Tomato Growers has developed portable restrooms and hand-washing stations that are built to avoid cross contamination. Fieldworkers wash their hands at one station and receive gloves at another. One worker’s sole responsibility is to keep the facilities clean by continuously wiping them down with chlorine. This worker also ensures that harvesters wash their hands before receiving new gloves.

But despite such measures, outbreaks still occur. And when they do, researchers often cannot find the pathogen responsible.

“The thing that we’re all stymied by is: Where does the salmonella hide? It’s so damn difficult to find in the environment,” said Chris Walsh, GAPs trainer for the Joint Institute for Food Safety and Applied Nutrition, a research and education partnership of the FDA and the University of Maryland. “How does it hide in the environment? Why can’t we find it? And then, why can it find us so easily when we eat it?”

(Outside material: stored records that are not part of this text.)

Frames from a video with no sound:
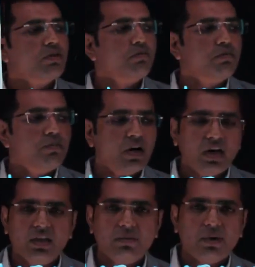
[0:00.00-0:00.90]
the
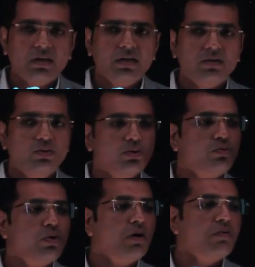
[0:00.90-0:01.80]
other partner, those
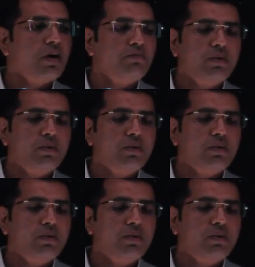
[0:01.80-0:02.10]
who have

When fresh produce is involved, the investigation is complicated by the product’s short shelf life – about 10 days. It takes at least two weeks for the CDC to link an illness to a specific outbreak. By the time an investigation begins, the culprit is likely long gone – either eaten or tossed.

The government has some tools to identify contaminated produce at its source.

Those include USDA’s Microbiological Data Program (MDP), which annually tests about 18,000 fresh produce samples – taken from distribution centers and terminal markets in 11 states – for E. coli O157:H7 and salmonella. The FDA also conducts tests, but on a much smaller scale: about 1,000 samples annually in 1999, 2001 and 2005.

MDP has triggered 20 recalls in the past two years, including a recall of grape tomatoes by Six L’s Packing Co., of Immokalee, Fla., in April.

The produce industry says the program, which was never intended to be a regulatory tool, is ineffective. Recalls are issued weeks after the affected produce likely was eaten, and growers say they are blamed for contamination that could have occurred long after produce left their fields.

Now the program is on the chopping block. In June the House passed a bill that would cut the $4.75 million testing program.

Even if salmonella is traced back to the farm, researchers say they rarely find the pathogen’s source.

“That’s one of the frustrating things about salmonella not showing up in the fields,” said Donna Pahl, a faculty extension assistant at the University of Maryland who is researching the bacterial counts of different water sources. “But then you have an outbreak. It has to be somewhere.”